The first 6 rows lost the first 0. This is quite dangerous because right now we don’t know if the occupation 110 is actually 0110 or 1100. Since we can’t check every single occupation in our dataset to confirm that it kept all the information of each digit, DIGCLASS has the function repair_isco which tells corrects any issues. Let’s run it:

isco_ready$ISCO08 <- repair_isco(isco_ready$ISCO08)
#> ! ISCO variable is not a character. Beware that numeric ISCO variables possibly contain lost data. See https://cimentadaj.github.io/DIGCLASS/articles/repairing_isco_input.html for more details. Converting to a character vector.
#>  ISCO variable has occupations with digits less than 4. Converting to 4 digits.
#> • Converted `110` to `0110`
#> • Converted `210` to `0210`
#> • Converted `310` to `0310`
#> • Converted `100` to `0100`
#> • Converted `200` to `0200`
#> • Converted `300` to `0300`

The functions tells us some things:

  • If the column is a numeric, and warns that we need to turn it into a character
  • Warns that there are some occupations with digit less than 4. If your input ISCO variable is of 3, 2 or 1 digit, you can change it using the digits argument set to another number.
  • Shows the transformation it made to harmonize all occupations. All transformations will be appending 0’s from the left to the total number of digits.

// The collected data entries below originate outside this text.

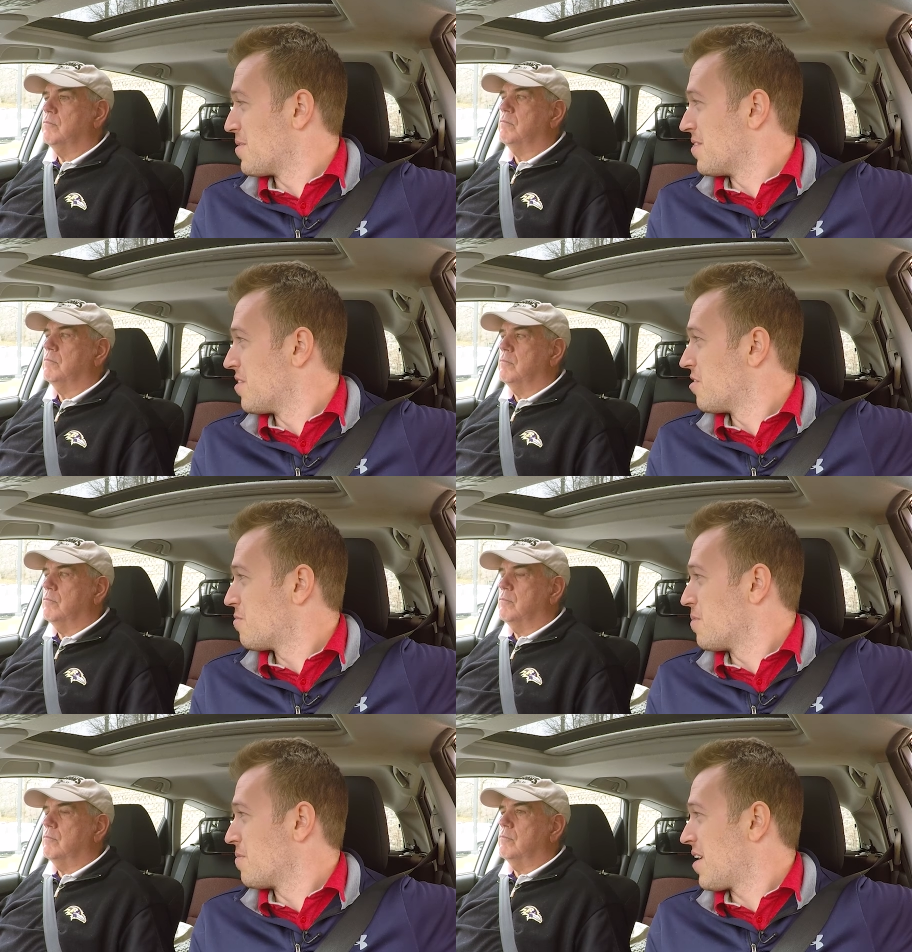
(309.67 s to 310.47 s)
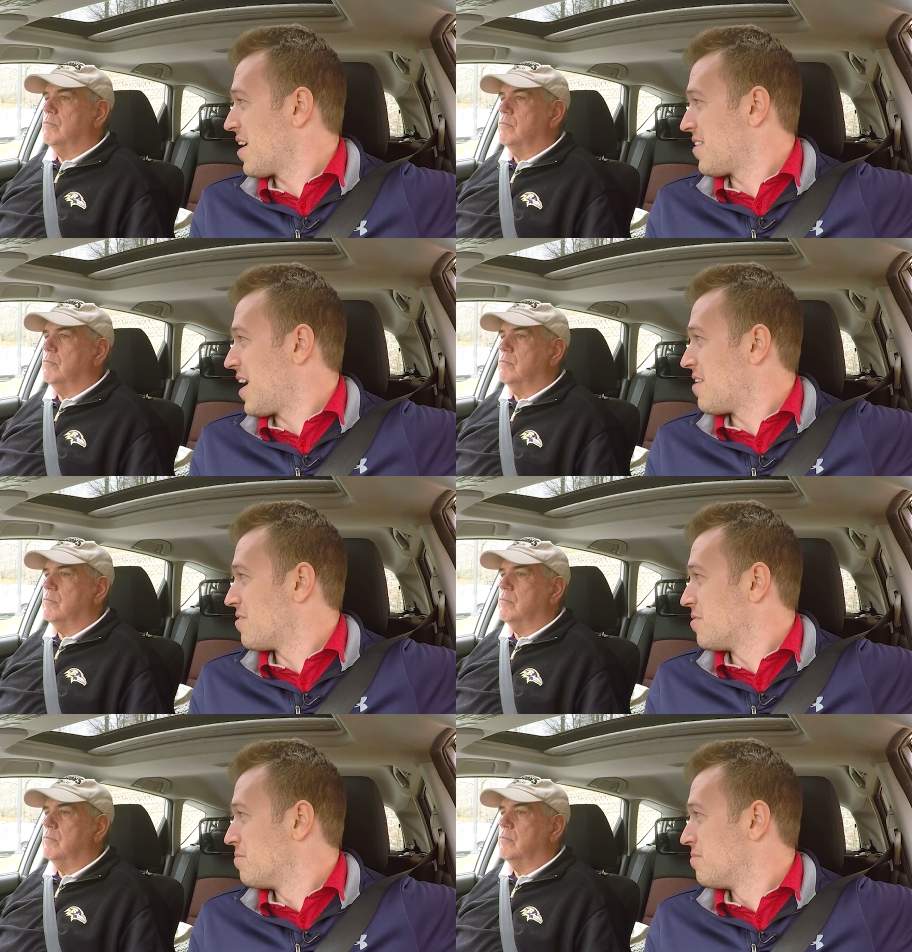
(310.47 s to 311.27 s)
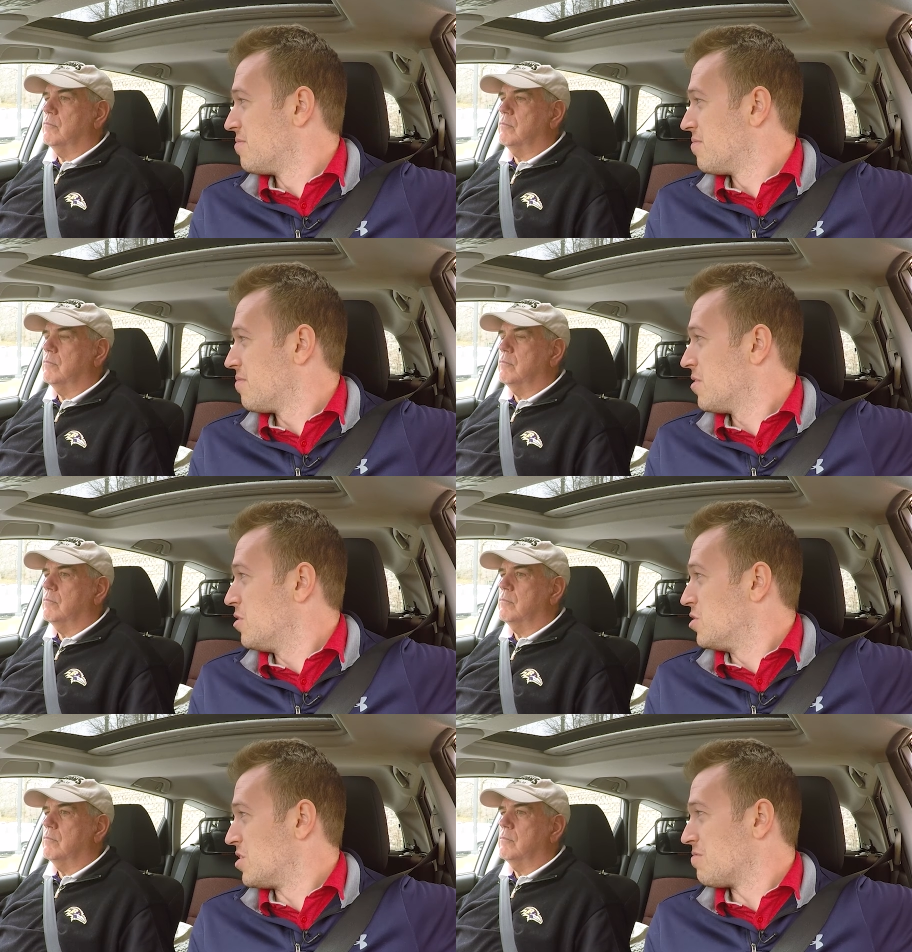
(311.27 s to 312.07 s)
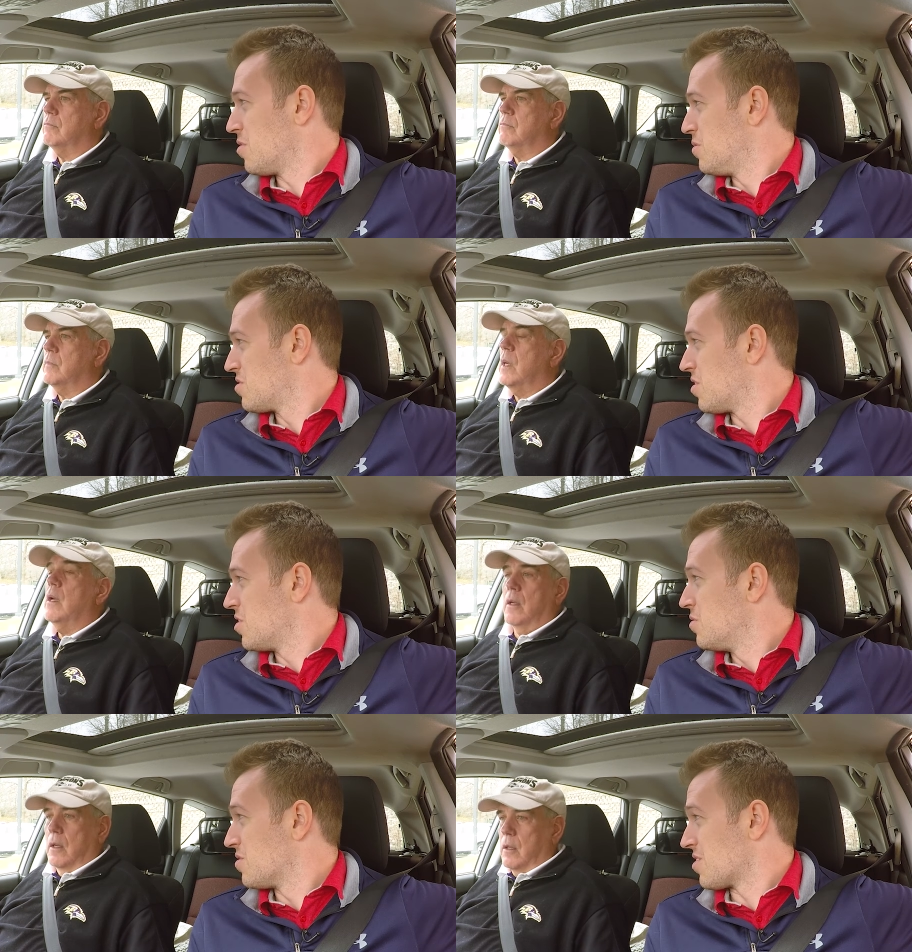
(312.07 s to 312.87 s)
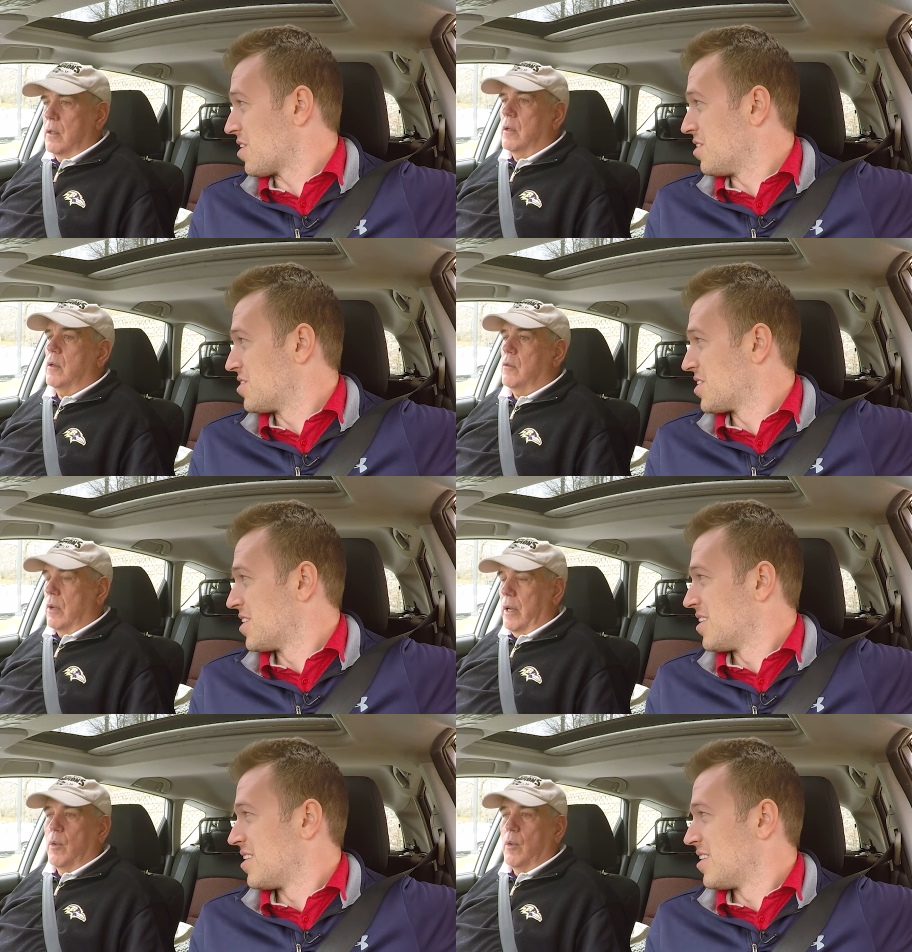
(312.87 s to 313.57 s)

Speaker 1: I mean, those they had to have a huge influence on you as a coach. Right.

Ideally, you want to make sure you always read the data as characters because that way we can preserve the original coding of the data. You can read data as characters like this for a CSV:

isco_ready <- read_csv(isco_csv, col_types = list(ISCO08 = col_character(), ISCO88 = col_character()))
isco_ready$ISCO08 <- repair_isco(isco_ready$ISCO08)

Note that no messages were printed now. That’s because the function is correct and nothing needs to be done.